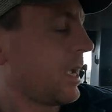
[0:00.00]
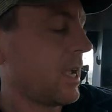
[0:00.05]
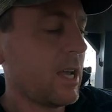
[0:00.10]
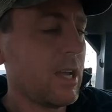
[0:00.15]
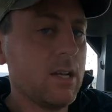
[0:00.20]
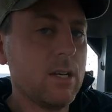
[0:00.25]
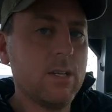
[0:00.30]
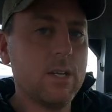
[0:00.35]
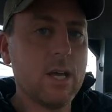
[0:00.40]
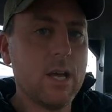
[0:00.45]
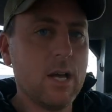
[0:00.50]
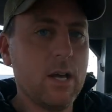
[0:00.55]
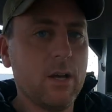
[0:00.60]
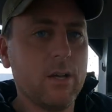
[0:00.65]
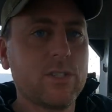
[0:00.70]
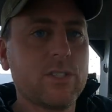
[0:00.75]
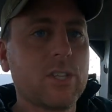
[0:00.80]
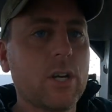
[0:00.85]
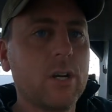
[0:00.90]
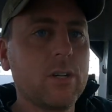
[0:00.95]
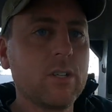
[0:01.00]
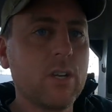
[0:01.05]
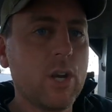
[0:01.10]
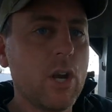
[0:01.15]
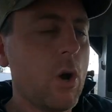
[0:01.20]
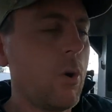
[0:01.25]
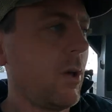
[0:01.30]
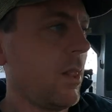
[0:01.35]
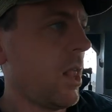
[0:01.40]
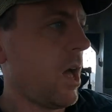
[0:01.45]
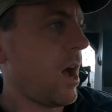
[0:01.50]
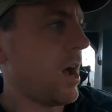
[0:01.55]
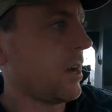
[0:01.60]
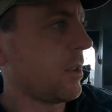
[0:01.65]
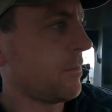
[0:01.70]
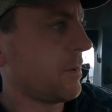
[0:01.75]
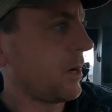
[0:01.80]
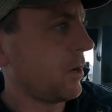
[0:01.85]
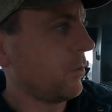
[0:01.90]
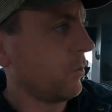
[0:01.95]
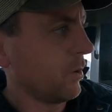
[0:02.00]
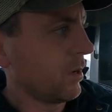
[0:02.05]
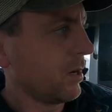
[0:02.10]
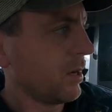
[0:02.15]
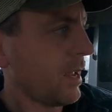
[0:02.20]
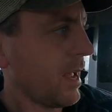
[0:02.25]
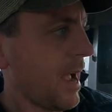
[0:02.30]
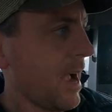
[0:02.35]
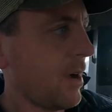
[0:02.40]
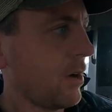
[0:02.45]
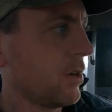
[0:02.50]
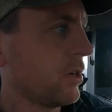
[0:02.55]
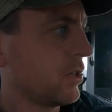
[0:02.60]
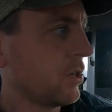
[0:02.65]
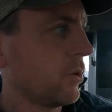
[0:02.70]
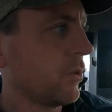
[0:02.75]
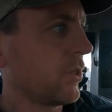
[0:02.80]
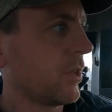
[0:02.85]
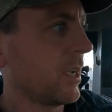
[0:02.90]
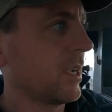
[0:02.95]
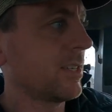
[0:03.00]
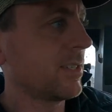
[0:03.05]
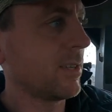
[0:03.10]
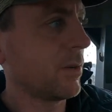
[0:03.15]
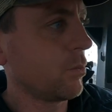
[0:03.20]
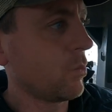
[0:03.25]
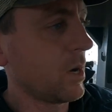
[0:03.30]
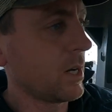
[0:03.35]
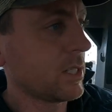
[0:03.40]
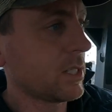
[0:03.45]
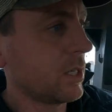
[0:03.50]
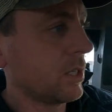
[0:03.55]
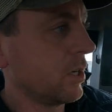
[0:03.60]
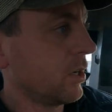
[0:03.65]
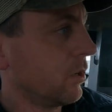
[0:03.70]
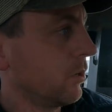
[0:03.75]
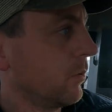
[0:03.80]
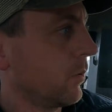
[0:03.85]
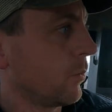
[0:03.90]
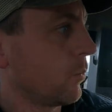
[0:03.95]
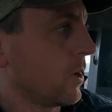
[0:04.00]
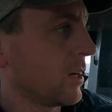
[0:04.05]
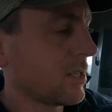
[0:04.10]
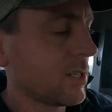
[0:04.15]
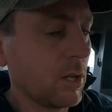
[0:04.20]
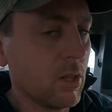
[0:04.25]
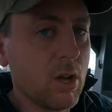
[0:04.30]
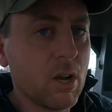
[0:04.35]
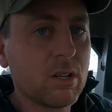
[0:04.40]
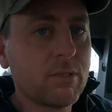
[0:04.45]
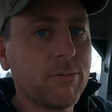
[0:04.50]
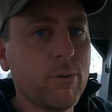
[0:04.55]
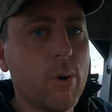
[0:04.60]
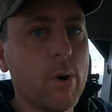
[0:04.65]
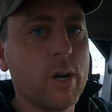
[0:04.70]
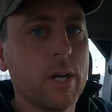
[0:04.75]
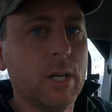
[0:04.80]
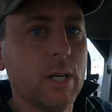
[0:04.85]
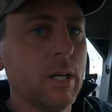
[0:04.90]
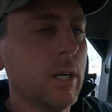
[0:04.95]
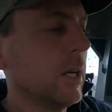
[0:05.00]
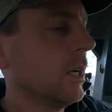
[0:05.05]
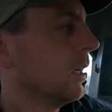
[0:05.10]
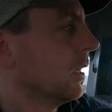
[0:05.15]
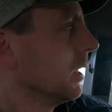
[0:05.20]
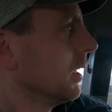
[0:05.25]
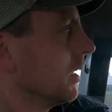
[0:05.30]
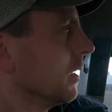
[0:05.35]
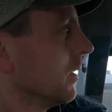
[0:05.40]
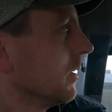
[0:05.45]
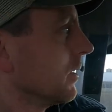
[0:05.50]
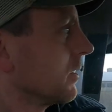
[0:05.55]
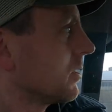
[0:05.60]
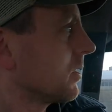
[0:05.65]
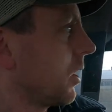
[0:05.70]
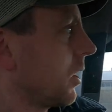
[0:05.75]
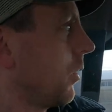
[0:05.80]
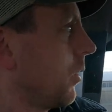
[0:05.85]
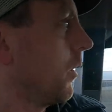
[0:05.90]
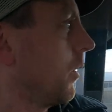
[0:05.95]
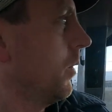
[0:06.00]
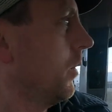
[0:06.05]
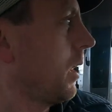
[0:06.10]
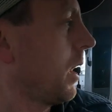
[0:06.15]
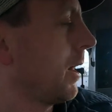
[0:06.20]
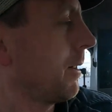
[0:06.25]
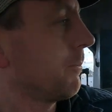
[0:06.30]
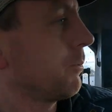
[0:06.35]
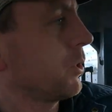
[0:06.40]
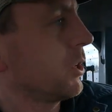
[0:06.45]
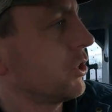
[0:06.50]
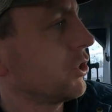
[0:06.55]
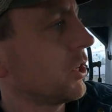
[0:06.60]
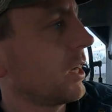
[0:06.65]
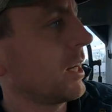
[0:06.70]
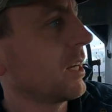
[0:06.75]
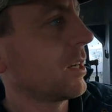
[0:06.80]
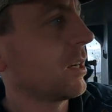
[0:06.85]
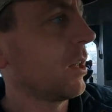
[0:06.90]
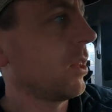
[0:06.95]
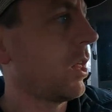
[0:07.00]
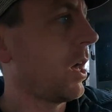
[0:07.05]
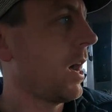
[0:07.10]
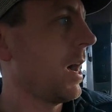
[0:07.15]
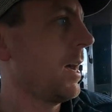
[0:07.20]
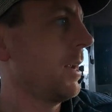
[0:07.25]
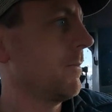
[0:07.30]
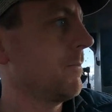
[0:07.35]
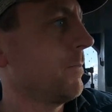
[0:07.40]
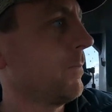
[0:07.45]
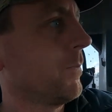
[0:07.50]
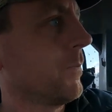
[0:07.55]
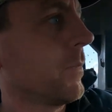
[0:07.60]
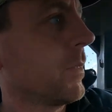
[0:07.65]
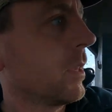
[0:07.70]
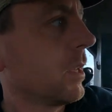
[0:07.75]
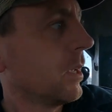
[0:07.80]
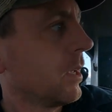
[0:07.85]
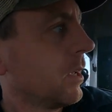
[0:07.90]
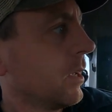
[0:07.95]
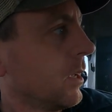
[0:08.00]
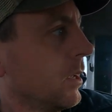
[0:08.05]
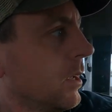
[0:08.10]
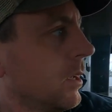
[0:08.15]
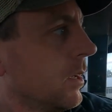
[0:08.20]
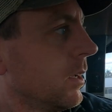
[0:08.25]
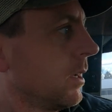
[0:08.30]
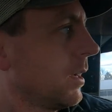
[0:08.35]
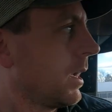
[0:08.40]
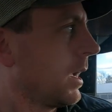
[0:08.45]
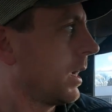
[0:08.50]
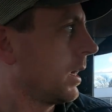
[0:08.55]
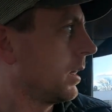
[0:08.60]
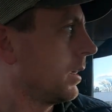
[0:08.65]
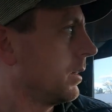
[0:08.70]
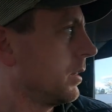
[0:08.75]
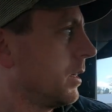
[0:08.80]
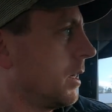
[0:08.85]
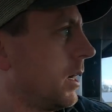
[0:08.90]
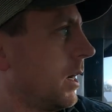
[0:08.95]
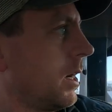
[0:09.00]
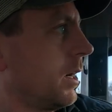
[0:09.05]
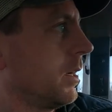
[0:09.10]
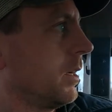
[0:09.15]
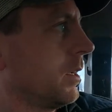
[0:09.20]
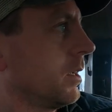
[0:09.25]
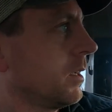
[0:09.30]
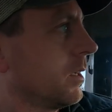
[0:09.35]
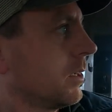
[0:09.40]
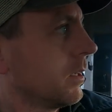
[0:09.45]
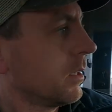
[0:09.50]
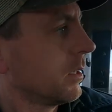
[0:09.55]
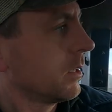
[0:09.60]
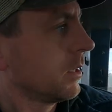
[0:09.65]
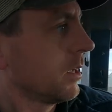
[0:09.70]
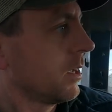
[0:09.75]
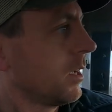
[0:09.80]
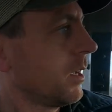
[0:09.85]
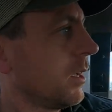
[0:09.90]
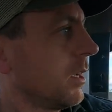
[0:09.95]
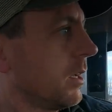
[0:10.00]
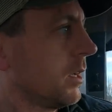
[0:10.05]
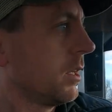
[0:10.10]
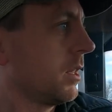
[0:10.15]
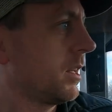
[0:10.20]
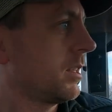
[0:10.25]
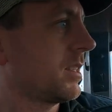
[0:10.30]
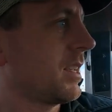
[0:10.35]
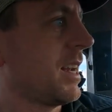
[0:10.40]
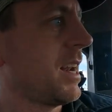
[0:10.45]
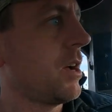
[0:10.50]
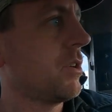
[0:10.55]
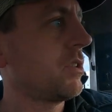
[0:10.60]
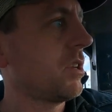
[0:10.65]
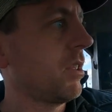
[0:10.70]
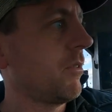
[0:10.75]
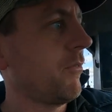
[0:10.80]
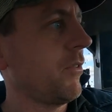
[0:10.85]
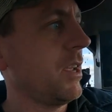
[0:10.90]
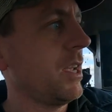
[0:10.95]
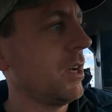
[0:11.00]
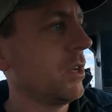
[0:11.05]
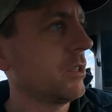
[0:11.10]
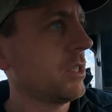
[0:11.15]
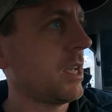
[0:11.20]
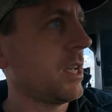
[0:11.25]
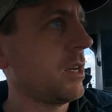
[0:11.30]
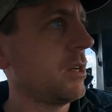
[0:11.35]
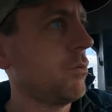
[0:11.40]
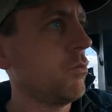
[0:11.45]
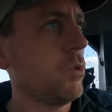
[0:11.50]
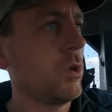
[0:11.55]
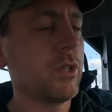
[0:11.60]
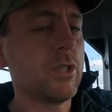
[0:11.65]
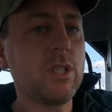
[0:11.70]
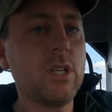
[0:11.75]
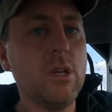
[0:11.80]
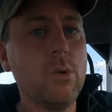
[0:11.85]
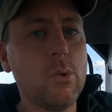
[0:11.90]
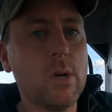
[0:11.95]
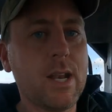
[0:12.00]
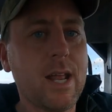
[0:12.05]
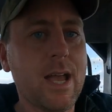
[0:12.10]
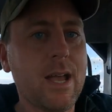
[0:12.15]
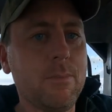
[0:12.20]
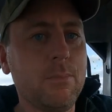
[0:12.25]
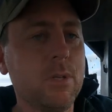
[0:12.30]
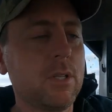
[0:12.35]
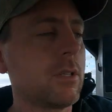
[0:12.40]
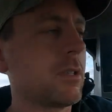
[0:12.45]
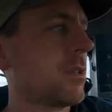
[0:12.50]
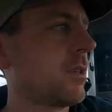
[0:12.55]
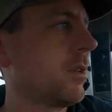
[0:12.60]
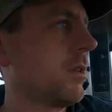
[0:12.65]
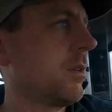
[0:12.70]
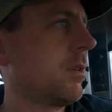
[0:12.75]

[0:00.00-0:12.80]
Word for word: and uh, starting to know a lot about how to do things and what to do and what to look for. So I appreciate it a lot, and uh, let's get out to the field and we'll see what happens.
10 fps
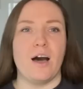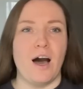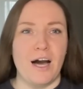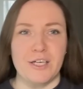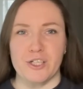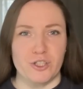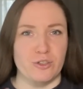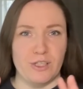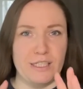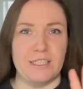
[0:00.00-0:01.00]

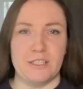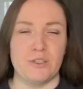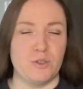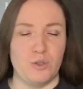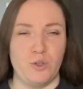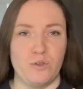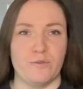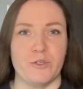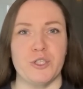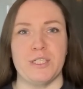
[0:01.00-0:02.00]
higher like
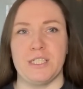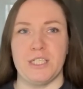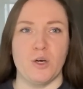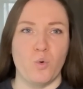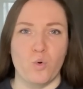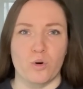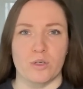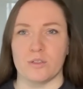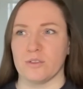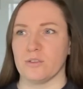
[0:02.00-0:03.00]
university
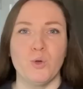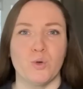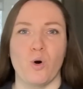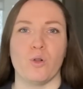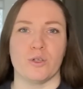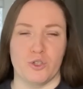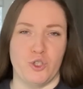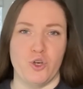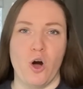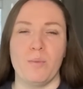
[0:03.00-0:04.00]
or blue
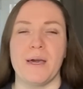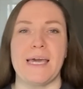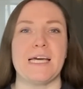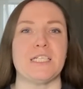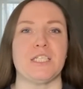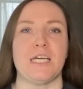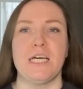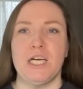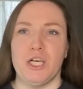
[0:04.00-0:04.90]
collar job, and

:: Task objective ::
Restate all the material verbatim; omit every picture.

:: Answer to this task ::
[0:00.00]
[0:00.05]
[0:00.10]
[0:00.15]
[0:00.20]
[0:00.25]
[0:00.30]
[0:00.35]
[0:00.40]
[0:00.45]
[0:00.50]
[0:00.55]
[0:00.60]
[0:00.65]
[0:00.70]
[0:00.75]
[0:00.80]
[0:00.85]
[0:00.90]
[0:00.95]
[0:01.00]
[0:01.05]
[0:01.10]
[0:01.15]
[0:01.20]
[0:01.25]
[0:01.30]
[0:01.35]
[0:01.40]
[0:01.45]
[0:01.50]
[0:01.55]
[0:01.60]
[0:01.65]
[0:01.70]
[0:01.75]
[0:01.80]
[0:01.85]
[0:01.90]
[0:01.95]
[0:02.00]
[0:02.05]
[0:02.10]
[0:02.15]
[0:02.20]
[0:02.25]
[0:02.30]
[0:02.35]
[0:02.40]
[0:02.45]
[0:02.50]
[0:02.55]
[0:02.60]
[0:02.65]
[0:02.70]
[0:02.75]
[0:02.80]
[0:02.85]
[0:02.90]
[0:02.95]
[0:03.00]
[0:03.05]
[0:03.10]
[0:03.15]
[0:03.20]
[0:03.25]
[0:03.30]
[0:03.35]
[0:03.40]
[0:03.45]
[0:03.50]
[0:03.55]
[0:03.60]
[0:03.65]
[0:03.70]
[0:03.75]
[0:03.80]
[0:03.85]
[0:03.90]
[0:03.95]
[0:04.00]
[0:04.05]
[0:04.10]
[0:04.15]
[0:04.20]
[0:04.25]
[0:04.30]
[0:04.35]
[0:04.40]
[0:04.45]
[0:04.50]
[0:04.55]
[0:04.60]
[0:04.65]
[0:04.70]
[0:04.75]
[0:04.80]
[0:04.85]
[0:04.90]
[0:04.95]
[0:05.00]
[0:05.05]
[0:05.10]
[0:05.15]
[0:05.20]
[0:05.25]
[0:05.30]
[0:05.35]
[0:05.40]
[0:05.45]
[0:05.50]
[0:05.55]
[0:05.60]
[0:05.65]
[0:05.70]
[0:05.75]
[0:05.80]
[0:05.85]
[0:05.90]
[0:05.95]
[0:06.00]
[0:06.05]
[0:06.10]
[0:06.15]
[0:06.20]
[0:06.25]
[0:06.30]
[0:06.35]
[0:06.40]
[0:06.45]
[0:06.50]
[0:06.55]
[0:06.60]
[0:06.65]
[0:06.70]
[0:06.75]
[0:06.80]
[0:06.85]
[0:06.90]
[0:06.95]
[0:07.00]
[0:07.05]
[0:07.10]
[0:07.15]
[0:07.20]
[0:07.25]
[0:07.30]
[0:07.35]
[0:07.40]
[0:07.45]
[0:07.50]
[0:07.55]
[0:07.60]
[0:07.65]
[0:07.70]
[0:07.75]
[0:07.80]
[0:07.85]
[0:07.90]
[0:07.95]
[0:08.00]
[0:08.05]
[0:08.10]
[0:08.15]
[0:08.20]
[0:08.25]
[0:08.30]
[0:08.35]
[0:08.40]
[0:08.45]
[0:08.50]
[0:08.55]
[0:08.60]
[0:08.65]
[0:08.70]
[0:08.75]
[0:08.80]
[0:08.85]
[0:08.90]
[0:08.95]
[0:09.00]
[0:09.05]
[0:09.10]
[0:09.15]
[0:09.20]
[0:09.25]
[0:09.30]
[0:09.35]
[0:09.40]
[0:09.45]
[0:09.50]
[0:09.55]
[0:09.60]
[0:09.65]
[0:09.70]
[0:09.75]
[0:09.80]
[0:09.85]
[0:09.90]
[0:09.95]
[0:10.00]
[0:10.05]
[0:10.10]
[0:10.15]
[0:10.20]
[0:10.25]
[0:10.30]
[0:10.35]
[0:10.40]
[0:10.45]
[0:10.50]
[0:10.55]
[0:10.60]
[0:10.65]
[0:10.70]
[0:10.75]
[0:10.80]
[0:10.85]
[0:10.90]
[0:10.95]
[0:11.00]
[0:11.05]
[0:11.10]
[0:11.15]
[0:11.20]
[0:11.25]
[0:11.30]
[0:11.35]
[0:11.40]
[0:11.45]
[0:11.50]
[0:11.55]
[0:11.60]
[0:11.65]
[0:11.70]
[0:11.75]
[0:11.80]
[0:11.85]
[0:11.90]
[0:11.95]
[0:12.00]
[0:12.05]
[0:12.10]
[0:12.15]
[0:12.20]
[0:12.25]
[0:12.30]
[0:12.35]
[0:12.40]
[0:12.45]
[0:12.50]
[0:12.55]
[0:12.60]
[0:12.65]
[0:12.70]
[0:12.75]

[0:00.00-0:12.80]
Word for word: and uh, starting to know a lot about how to do things and what to do and what to look for. So I appreciate it a lot, and uh, let's get out to the field and we'll see what happens.
10 fps
[0:00.00-0:01.00]

[0:01.00-0:02.00]
higher like
[0:02.00-0:03.00]
university
[0:03.00-0:04.00]
or blue
[0:04.00-0:04.90]
collar job, and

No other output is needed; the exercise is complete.